Courthouse News Services reports that,

“A court administrator claims in court that a city judge fired her for testifying to the Michigan Judicial Tenure Commission about another judge, who was found guilty last week of misusing public funds.”

Story here.  Just what kind of risk is taken by those who cooperate with a  judicial disciplinary board, or who testify against a judge?

How can we move forward in the discipline of judges, if people (parties, lawyers, court clerks, etc.) are too afraid to complain?  Too afraid to testify?

I know that there are those in Minnesota who are mindful of this issue.  I also know that there are some things being tried.  The reason I started this blog is to discuss the undiscussable, to hopefully blaze a trail so that it is not quite as scary for the next person who is willing to speak truth to power in the justice system.
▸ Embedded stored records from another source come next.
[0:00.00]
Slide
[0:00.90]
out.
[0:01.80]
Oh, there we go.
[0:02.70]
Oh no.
Do we need to get serious about creating a remedy for those who complain about a judge, and then are retaliated against?  Of course.  In the Michigan case, the court administrator sued.  That needs to be out there (that person lost her job), but we need less formal methods as well.

I have yet to hear about a judge being disciplined (or even investigated) for retaliating against a lawyer who complains about them (or their buddy judge).  It’s unethical under the current Minnesota Code of Judicial Conduct.  But what penalty does a judge pay for doing it?
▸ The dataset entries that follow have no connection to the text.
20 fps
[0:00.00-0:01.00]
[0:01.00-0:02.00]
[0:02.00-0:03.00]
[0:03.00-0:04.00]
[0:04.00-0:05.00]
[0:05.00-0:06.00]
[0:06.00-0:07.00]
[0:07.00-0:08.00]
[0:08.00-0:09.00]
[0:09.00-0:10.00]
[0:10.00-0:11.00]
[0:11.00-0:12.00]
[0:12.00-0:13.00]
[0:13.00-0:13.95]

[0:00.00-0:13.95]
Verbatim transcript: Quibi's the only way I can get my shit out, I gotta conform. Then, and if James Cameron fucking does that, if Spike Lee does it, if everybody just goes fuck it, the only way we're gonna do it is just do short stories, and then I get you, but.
And what about the chilling effect?  Even if the individual who complains can fashion some type of relief for herself, what about all of those left in the wake, now more afraid than ever to step forward?

Like most macro changes, the challenge is in changing the culture.  This always starts the same:  with a few good people willing to stand up for what is right, even if it is not popular.  And say, “whether or not the misconduct occurred, you have a right to complain about it.  You have a right to ask that this be looked into.”  This has always been the way in the law.  This concept has been policed by our justice system for decades.  We just need to do it in this context.

Judges play a large role in this:  judges are the ones we count on in society to uphold the law even when it is unpopular.  There is no place where that role is more needed, than in this.